Closed
Description
Code Sample
s = '\ud800'
srs = pd.Series()
srs.loc[ 0 ] = s
srs.to_csv('testcase.csv')
Stack trace:
---------------------------------------------------------------------------
UnicodeEncodeError Traceback (most recent call last)
<ipython-input-50-769583baba38> in <module>()
4 srs = pd.Series()
5 srs.loc[ 0 ] = s
----> 6 srs.to_csv('testcase.csv')
/opt/conda/lib/python3.6/site-packages/pandas/core/series.py in to_csv(self, path, index, sep, na_rep, float_format, header, index_label, mode, encoding, compression, date_format, decimal)
3779 index_label=index_label, mode=mode,
3780 encoding=encoding, compression=compression,
-> 3781 date_format=date_format, decimal=decimal)
3782 if path is None:
3783 return result
/opt/conda/lib/python3.6/site-packages/pandas/core/frame.py in to_csv(self, path_or_buf, sep, na_rep, float_format, columns, header, index, index_label, mode, encoding, compression, quoting, quotechar, line_terminator, chunksize, tupleize_cols, date_format, doublequote, escapechar, decimal)
1743 doublequote=doublequote,
1744 escapechar=escapechar, decimal=decimal)
-> 1745 formatter.save()
1746
1747 if path_or_buf is None:
/opt/conda/lib/python3.6/site-packages/pandas/io/formats/csvs.py in save(self)

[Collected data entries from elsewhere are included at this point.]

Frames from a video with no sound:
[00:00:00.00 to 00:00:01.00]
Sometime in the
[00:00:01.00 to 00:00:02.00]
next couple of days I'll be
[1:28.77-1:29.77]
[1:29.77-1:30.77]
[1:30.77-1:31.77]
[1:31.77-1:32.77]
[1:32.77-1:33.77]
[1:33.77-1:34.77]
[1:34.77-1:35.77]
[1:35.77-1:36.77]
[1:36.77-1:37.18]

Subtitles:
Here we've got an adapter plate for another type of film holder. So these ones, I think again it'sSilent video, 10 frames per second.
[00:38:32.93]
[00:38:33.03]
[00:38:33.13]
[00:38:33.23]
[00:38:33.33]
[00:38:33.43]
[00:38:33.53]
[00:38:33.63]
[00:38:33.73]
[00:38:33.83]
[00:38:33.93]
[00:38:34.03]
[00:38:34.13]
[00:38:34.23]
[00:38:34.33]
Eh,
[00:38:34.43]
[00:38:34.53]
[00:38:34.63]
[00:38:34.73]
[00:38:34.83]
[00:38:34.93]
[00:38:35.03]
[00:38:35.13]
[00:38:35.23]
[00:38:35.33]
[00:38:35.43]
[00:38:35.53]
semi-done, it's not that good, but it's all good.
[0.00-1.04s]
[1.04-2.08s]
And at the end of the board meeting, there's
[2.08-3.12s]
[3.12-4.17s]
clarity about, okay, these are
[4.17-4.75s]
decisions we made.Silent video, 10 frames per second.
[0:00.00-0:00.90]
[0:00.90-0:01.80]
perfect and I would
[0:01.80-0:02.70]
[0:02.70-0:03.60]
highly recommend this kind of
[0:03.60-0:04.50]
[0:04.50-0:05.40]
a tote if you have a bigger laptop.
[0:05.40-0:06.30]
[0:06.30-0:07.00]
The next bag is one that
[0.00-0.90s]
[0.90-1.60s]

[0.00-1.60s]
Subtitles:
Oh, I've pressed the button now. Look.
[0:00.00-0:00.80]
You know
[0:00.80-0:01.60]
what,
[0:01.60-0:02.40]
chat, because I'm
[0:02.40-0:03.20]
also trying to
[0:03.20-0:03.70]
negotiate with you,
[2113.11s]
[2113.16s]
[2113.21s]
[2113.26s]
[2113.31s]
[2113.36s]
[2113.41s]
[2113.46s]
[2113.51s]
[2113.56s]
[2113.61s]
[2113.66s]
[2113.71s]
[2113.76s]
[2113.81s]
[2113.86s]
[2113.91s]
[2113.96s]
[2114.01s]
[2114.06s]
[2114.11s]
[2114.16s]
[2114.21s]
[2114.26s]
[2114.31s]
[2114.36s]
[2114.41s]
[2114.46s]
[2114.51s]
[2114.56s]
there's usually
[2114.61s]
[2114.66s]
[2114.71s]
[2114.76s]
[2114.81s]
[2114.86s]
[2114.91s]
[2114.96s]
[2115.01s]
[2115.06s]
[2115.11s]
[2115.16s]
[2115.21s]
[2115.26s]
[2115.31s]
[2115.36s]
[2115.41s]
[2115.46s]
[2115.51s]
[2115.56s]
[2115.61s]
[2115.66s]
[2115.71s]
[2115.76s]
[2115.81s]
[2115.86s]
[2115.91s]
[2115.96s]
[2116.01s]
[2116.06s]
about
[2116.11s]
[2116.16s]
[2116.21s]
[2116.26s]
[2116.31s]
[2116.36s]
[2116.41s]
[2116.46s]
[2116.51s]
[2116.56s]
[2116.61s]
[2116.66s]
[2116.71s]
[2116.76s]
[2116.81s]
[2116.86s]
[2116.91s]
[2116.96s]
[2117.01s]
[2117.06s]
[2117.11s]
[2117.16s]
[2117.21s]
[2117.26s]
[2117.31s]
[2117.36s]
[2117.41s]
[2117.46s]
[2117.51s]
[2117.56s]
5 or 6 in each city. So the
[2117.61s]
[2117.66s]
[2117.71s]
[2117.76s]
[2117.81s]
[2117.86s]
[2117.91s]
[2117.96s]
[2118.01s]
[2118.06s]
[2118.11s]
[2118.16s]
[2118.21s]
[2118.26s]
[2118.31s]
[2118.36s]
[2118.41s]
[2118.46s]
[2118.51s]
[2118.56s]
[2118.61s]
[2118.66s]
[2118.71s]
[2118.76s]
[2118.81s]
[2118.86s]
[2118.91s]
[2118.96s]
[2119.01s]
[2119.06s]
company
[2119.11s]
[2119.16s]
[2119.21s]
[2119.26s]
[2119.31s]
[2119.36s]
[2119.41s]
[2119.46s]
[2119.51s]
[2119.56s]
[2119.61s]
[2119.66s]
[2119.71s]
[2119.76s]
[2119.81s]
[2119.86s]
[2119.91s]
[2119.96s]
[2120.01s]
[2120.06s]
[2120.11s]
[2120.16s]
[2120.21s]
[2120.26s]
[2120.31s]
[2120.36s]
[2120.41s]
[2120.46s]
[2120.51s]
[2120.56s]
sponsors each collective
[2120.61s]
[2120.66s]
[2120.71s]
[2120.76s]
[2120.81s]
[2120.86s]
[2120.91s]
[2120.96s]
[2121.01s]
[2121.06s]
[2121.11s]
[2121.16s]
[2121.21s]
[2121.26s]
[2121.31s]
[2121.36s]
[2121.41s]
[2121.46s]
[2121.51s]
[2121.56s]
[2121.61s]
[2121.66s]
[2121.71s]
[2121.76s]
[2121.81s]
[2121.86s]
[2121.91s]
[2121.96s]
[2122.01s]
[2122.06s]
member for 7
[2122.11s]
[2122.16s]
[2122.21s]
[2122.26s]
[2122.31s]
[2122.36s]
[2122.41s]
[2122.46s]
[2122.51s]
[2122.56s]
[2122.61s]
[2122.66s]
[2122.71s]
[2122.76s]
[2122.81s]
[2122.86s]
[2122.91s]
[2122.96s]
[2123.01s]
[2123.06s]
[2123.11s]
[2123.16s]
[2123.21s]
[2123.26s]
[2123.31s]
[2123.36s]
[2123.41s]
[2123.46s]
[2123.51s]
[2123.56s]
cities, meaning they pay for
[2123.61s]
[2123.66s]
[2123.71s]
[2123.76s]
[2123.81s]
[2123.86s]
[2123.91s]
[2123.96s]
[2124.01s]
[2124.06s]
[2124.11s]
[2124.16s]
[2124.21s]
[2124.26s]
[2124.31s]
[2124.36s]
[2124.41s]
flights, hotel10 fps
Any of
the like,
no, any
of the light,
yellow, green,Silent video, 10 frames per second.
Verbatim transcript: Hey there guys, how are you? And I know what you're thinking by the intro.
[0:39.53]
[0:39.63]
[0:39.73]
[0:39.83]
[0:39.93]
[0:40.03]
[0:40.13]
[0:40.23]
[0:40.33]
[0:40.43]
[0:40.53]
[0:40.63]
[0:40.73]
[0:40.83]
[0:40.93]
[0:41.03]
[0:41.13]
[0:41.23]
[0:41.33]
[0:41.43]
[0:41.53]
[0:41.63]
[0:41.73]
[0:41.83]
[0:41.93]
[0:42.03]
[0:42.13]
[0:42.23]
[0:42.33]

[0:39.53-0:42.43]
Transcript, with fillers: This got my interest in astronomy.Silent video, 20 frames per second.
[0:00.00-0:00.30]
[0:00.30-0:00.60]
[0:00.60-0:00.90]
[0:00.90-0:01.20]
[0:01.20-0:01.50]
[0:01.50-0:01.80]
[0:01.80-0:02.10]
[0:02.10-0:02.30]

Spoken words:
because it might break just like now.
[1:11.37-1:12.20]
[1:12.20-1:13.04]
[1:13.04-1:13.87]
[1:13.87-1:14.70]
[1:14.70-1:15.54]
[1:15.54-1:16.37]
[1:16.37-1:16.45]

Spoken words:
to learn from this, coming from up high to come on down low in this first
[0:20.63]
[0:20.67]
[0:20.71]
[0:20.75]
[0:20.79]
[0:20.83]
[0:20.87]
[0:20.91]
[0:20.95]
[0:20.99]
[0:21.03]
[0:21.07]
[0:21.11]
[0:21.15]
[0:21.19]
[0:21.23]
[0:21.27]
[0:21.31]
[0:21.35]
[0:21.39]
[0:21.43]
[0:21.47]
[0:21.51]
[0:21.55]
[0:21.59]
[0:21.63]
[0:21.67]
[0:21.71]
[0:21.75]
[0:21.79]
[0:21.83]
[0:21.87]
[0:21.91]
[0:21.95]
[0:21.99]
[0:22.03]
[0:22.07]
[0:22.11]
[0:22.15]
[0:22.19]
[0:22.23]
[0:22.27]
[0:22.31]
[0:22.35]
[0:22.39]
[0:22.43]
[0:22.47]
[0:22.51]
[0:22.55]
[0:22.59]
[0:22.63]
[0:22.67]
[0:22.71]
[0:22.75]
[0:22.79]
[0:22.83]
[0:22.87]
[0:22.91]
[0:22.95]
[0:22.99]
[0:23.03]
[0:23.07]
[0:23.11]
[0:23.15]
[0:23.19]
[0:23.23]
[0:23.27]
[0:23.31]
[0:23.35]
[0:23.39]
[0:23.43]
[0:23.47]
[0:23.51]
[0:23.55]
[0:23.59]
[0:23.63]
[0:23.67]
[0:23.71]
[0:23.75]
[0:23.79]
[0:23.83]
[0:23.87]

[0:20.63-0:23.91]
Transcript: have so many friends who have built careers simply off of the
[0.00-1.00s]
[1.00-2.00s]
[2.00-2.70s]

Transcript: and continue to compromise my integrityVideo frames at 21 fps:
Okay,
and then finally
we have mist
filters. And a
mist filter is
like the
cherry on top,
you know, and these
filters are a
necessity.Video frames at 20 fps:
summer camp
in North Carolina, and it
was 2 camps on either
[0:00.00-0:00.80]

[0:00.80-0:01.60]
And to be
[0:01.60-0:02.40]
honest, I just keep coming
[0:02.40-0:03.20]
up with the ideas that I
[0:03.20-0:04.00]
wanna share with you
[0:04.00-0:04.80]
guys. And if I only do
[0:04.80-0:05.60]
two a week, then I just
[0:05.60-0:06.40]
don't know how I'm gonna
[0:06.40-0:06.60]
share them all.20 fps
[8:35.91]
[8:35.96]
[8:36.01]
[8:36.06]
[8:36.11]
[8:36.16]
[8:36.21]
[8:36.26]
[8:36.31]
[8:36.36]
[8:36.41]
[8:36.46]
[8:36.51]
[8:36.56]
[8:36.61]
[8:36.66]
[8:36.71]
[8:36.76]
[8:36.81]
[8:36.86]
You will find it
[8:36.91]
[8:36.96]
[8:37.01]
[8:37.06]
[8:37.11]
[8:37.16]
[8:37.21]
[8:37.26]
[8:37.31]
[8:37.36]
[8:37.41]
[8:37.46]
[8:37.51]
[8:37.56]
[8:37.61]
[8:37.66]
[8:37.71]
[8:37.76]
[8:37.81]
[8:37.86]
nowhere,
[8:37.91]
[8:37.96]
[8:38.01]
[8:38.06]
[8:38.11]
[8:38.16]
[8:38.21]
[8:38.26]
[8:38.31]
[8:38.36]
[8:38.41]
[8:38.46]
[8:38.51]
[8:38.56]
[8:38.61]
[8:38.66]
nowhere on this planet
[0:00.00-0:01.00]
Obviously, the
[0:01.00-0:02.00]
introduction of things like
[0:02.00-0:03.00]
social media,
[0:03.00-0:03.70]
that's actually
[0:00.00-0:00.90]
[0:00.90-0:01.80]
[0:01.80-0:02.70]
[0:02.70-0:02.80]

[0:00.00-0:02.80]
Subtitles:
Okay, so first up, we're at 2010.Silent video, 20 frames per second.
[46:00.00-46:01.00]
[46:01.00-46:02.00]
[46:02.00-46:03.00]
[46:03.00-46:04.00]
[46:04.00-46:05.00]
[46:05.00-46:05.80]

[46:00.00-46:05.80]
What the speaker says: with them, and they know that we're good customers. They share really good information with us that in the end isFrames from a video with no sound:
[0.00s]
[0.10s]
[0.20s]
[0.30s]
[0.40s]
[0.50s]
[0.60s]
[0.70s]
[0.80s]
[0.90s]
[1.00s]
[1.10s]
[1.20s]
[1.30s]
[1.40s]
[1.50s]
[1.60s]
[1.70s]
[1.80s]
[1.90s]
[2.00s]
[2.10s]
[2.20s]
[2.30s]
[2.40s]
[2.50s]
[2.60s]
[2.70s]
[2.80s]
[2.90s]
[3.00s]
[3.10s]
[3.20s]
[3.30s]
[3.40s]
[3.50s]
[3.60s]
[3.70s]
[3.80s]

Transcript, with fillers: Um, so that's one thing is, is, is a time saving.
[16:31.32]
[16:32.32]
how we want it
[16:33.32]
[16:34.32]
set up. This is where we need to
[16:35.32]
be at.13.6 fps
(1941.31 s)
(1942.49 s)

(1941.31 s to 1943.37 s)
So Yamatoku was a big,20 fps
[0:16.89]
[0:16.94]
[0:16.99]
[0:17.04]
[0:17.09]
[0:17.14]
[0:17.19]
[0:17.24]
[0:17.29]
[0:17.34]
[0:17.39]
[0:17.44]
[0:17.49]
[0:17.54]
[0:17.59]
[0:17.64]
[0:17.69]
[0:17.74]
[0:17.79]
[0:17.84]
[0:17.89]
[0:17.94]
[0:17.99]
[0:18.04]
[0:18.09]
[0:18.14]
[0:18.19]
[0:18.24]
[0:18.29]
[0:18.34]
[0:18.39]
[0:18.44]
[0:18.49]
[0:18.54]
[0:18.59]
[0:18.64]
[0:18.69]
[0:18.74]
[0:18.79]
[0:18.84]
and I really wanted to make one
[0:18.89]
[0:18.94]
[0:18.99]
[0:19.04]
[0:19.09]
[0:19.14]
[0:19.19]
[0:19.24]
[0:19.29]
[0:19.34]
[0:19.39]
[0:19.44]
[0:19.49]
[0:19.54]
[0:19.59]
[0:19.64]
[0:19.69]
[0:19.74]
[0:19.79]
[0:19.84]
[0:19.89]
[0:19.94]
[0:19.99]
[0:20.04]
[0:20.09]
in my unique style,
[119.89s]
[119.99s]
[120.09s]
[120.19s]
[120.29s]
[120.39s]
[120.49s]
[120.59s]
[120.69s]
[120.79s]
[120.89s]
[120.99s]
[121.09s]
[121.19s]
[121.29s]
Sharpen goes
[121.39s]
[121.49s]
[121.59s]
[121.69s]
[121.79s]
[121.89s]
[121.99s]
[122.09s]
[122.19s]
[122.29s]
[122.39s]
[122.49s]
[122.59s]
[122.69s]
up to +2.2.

169 self.writer = UnicodeWriter(f, **writer_kwargs)
170
--> 171 self._save()
172
173 finally:
/opt/conda/lib/python3.6/site-packages/pandas/io/formats/csvs.py in _save(self)
284 break
285
--> 286 self._save_chunk(start_i, end_i)
287
288 def _save_chunk(self, start_i, end_i):
/opt/conda/lib/python3.6/site-packages/pandas/io/formats/csvs.py in _save_chunk(self, start_i, end_i)
311
312 libwriters.write_csv_rows(self.data, ix, self.nlevels,
--> 313 self.cols, self.writer)
pandas/_libs/writers.pyx in pandas._libs.writers.write_csv_rows()
UnicodeEncodeError: 'utf-8' codec can't encode character '\ud800' in position 2: surrogates not allowed
Problem description
The presence of Unicode surrogates in a dataframe (or Series) causes an error in .to_csv()
. This has already been fixed in .to_hdf()
by allowing the errors=
argument to be used where we can use the surrogatepass
or surrogateescape
error handler.
See the original bug report and the PR that fixed it.
Expected Output
No error.
Output of pd.show_versions()
I forgot to grab this before the end of my workshop and I destroyed the cloud instance. Sorry. It was Python 3.6 and pandas 0.23.4 I think.